After breaking into the house of Shan Yun - an opera singer with an unlikely link to a cult important to Lurk and Daud’s quest to destroy the Outsider - I made my way upstairs slowly and deliberately. The face of a kitchen staffer could only take me to the first floor, where I watched and learned the patrol routes of Yu’s guards. From there, I hid in a storage room - stuffed with cast-off art only the rich could consider junk - and was able to recharge my mana before taking on the guise of a guard. Earning a salute from a colleague as I ascended the central staircase to the top floor felt like a quiet victory.

Perhaps social stealth’s problem back when it was being toyed with ten years ago was that it relied on the idea of anonymity - the faceless bustle of the city. Here, social stealth is interpersonal: to get where you need to go in Dishonored using Semblance, you have to think about whose face you’re stealing, and what kind of relationship they have with the people whose paths you’re going to cross. Perhaps that’s why it works now where it so often didn’t before.

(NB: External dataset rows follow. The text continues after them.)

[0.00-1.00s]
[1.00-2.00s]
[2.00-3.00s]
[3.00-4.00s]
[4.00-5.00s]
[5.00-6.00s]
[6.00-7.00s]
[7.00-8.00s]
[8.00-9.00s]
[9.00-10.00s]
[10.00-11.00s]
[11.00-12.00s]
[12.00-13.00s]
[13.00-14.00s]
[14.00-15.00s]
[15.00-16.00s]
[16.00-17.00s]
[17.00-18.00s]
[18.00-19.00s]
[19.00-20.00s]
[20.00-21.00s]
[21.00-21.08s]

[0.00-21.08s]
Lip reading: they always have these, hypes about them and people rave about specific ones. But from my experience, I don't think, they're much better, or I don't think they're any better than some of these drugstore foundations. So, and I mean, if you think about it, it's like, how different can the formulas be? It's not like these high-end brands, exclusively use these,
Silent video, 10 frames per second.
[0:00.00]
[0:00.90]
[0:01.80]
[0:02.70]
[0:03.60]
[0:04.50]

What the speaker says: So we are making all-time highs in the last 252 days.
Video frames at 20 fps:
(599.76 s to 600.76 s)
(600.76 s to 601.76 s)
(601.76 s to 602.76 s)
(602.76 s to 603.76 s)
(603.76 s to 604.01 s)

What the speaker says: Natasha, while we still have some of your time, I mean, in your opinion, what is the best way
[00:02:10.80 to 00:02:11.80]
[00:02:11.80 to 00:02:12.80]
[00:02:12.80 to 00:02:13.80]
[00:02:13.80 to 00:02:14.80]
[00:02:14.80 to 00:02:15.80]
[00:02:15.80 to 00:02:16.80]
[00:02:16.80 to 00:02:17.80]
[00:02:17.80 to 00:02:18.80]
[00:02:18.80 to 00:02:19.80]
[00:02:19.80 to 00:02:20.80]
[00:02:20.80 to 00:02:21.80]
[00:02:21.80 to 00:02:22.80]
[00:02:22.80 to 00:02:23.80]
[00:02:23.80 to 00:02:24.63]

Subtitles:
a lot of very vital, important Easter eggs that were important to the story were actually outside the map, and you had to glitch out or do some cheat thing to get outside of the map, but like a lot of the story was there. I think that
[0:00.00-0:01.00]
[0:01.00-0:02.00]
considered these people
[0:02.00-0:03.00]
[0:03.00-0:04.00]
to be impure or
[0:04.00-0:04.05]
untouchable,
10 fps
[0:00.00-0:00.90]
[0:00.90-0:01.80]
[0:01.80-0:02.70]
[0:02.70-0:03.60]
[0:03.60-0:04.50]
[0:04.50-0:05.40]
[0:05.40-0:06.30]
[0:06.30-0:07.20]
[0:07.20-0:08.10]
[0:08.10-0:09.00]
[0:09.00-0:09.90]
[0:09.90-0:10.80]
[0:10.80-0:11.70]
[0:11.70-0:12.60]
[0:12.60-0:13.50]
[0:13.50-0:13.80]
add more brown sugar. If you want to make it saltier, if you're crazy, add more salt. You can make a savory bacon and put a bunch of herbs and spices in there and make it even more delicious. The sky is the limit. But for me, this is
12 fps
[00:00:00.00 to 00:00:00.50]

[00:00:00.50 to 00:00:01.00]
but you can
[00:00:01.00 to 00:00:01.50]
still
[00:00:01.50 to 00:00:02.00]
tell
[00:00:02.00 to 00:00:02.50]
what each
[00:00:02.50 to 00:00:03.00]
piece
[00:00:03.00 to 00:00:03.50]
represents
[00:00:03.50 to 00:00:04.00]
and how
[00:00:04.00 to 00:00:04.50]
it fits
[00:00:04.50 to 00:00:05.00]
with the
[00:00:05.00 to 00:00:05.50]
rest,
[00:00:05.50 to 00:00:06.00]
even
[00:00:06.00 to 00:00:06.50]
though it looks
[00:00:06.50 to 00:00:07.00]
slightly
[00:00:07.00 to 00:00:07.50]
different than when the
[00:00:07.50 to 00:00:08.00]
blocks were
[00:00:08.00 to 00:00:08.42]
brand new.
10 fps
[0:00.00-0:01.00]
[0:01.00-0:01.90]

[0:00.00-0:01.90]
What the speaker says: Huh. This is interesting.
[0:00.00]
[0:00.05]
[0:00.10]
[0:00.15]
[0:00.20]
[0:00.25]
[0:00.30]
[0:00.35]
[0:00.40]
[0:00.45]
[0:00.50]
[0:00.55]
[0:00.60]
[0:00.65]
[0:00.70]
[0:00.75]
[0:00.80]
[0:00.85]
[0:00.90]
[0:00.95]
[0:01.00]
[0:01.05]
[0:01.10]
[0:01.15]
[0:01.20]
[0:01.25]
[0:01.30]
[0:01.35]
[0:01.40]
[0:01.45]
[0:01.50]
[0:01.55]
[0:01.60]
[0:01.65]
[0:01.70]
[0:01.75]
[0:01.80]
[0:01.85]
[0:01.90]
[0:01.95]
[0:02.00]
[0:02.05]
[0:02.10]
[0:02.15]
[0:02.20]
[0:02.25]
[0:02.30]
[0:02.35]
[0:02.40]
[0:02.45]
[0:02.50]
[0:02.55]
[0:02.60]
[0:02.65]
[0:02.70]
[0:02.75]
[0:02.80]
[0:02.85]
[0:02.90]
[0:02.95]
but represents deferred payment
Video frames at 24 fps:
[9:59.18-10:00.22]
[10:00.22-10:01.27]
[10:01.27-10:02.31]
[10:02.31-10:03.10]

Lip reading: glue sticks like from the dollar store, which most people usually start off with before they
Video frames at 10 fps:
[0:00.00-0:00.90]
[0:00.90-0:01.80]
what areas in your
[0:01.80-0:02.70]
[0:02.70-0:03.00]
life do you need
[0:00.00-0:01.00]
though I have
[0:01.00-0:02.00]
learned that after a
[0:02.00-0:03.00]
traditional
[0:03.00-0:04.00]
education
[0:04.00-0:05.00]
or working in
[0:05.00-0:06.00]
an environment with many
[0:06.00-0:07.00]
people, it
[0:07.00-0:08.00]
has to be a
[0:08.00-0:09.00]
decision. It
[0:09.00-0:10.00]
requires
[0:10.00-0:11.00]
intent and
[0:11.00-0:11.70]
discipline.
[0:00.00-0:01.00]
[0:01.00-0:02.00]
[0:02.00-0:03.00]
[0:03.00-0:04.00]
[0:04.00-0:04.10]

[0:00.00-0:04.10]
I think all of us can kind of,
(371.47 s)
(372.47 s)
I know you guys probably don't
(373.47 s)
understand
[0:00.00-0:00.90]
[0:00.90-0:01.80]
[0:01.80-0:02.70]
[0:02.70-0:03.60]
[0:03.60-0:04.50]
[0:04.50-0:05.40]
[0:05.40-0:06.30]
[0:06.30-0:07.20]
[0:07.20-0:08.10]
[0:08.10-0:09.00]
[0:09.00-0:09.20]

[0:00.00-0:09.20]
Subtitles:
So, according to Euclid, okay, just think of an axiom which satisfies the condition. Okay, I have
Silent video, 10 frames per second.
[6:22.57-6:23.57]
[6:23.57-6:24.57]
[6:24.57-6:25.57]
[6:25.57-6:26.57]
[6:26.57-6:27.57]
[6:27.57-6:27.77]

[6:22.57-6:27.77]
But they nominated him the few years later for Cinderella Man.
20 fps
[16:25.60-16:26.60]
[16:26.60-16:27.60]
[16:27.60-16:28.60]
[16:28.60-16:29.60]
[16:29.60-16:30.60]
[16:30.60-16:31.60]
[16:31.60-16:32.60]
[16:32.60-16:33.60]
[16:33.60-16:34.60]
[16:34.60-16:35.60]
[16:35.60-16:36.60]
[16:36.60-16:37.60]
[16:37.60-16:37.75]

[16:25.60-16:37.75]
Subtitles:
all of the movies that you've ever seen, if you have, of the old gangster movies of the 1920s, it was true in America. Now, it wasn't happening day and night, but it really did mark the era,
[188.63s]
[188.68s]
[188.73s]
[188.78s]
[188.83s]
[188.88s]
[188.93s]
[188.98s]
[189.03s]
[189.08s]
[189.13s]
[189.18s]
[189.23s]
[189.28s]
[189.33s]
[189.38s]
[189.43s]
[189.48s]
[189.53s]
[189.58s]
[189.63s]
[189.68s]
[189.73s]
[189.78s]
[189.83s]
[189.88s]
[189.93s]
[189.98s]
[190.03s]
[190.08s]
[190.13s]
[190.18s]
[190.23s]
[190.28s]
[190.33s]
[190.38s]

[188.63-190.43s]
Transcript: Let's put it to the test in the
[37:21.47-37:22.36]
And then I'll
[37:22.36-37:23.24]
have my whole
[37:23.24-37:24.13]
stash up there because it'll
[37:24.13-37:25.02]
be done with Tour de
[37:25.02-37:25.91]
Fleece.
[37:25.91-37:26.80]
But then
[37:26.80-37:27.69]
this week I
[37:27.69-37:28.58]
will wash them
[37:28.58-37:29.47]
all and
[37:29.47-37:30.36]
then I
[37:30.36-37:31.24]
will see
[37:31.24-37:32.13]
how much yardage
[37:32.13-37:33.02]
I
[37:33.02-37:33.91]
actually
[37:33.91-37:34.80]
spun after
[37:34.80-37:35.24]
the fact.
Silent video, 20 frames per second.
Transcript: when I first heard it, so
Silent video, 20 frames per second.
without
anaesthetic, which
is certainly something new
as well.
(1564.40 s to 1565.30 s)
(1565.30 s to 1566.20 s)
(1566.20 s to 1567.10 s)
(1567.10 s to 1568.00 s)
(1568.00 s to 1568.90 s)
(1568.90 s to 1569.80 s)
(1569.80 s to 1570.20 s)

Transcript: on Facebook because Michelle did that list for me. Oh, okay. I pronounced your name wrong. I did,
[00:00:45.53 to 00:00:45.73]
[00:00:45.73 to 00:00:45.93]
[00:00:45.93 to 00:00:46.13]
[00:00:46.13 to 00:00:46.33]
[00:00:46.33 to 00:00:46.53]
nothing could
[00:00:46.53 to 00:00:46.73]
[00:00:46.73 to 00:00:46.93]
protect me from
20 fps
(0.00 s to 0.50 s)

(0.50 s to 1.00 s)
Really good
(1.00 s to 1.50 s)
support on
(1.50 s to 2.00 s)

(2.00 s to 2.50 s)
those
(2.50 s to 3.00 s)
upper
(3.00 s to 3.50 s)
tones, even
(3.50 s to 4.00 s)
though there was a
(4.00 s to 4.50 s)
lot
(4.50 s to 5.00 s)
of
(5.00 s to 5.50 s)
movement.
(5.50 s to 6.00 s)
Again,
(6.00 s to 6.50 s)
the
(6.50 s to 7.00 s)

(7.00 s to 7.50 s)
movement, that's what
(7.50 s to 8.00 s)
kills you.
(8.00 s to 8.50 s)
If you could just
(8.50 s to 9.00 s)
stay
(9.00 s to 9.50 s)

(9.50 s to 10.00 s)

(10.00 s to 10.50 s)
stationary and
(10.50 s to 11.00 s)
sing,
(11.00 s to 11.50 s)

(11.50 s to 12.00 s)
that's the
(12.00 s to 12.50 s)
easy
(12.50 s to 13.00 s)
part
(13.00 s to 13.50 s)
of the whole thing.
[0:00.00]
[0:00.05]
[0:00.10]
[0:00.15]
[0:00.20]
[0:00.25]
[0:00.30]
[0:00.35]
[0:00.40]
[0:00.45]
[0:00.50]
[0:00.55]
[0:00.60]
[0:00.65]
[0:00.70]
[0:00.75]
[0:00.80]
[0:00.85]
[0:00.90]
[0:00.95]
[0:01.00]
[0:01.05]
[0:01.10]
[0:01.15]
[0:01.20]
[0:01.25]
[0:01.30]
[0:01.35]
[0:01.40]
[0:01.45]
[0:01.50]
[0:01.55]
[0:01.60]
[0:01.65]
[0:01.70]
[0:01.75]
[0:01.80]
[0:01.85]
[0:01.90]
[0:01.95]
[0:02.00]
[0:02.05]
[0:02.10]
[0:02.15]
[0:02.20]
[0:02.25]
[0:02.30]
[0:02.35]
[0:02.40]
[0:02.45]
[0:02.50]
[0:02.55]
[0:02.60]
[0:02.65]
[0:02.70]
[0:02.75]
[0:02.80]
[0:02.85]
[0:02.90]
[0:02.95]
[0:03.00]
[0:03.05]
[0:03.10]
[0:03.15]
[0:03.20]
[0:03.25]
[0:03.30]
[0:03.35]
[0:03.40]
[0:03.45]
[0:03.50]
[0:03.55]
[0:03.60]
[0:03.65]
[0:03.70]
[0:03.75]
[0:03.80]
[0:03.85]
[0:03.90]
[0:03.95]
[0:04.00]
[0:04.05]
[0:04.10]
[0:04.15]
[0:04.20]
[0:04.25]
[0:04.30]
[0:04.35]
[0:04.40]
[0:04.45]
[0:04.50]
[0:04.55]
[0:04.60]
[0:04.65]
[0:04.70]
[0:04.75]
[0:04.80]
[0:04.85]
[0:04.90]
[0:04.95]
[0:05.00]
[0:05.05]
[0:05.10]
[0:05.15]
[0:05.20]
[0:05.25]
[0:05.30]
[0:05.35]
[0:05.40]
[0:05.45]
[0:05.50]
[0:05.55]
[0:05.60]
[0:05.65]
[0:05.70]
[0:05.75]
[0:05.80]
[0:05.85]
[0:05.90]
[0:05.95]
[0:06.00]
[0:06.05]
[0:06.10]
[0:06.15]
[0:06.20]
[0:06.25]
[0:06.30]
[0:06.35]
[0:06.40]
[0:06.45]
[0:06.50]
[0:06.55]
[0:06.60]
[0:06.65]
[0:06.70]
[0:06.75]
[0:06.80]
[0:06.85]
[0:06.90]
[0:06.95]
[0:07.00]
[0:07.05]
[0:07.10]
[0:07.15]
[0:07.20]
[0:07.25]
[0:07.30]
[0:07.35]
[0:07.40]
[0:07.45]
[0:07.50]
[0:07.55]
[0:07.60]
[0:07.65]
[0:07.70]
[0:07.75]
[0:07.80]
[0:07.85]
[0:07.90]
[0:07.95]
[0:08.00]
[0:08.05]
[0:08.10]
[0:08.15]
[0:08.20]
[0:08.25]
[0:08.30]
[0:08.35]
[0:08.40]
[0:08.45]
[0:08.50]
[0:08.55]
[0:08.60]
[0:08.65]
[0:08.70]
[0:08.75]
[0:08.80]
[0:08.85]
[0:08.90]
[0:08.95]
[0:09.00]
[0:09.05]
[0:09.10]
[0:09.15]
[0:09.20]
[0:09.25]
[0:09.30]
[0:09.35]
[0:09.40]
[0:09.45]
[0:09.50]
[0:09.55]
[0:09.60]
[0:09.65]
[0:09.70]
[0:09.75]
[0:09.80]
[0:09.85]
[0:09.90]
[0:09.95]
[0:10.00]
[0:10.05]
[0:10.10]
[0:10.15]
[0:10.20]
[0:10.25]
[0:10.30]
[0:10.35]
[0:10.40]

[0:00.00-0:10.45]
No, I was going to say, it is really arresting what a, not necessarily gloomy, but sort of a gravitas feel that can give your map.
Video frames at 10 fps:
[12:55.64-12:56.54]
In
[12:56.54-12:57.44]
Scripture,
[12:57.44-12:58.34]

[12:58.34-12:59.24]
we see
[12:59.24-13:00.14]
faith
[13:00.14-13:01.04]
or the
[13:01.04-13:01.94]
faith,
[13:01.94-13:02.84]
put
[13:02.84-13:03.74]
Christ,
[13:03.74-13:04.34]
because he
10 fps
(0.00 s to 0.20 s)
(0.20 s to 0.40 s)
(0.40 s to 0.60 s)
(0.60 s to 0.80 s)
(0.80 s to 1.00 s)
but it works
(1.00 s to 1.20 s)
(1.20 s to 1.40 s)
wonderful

“I have to say it’s one of the coolest things in Death of the Outsider,” Smith says. “In my most recent playthrough, almost on the final version, I found myself using it more than I expected. In a major scene that is pivotal to a Death of the Outsider mission, I took one of the two major characters - caught him alone, which is hard - and took his face. I walked out and stood in front of the other major character in the mission, and she totally interacted with me as if I were Brother Cardoza. It felt shockingly intimate. I had all these emotional reactions to it and then hustled away.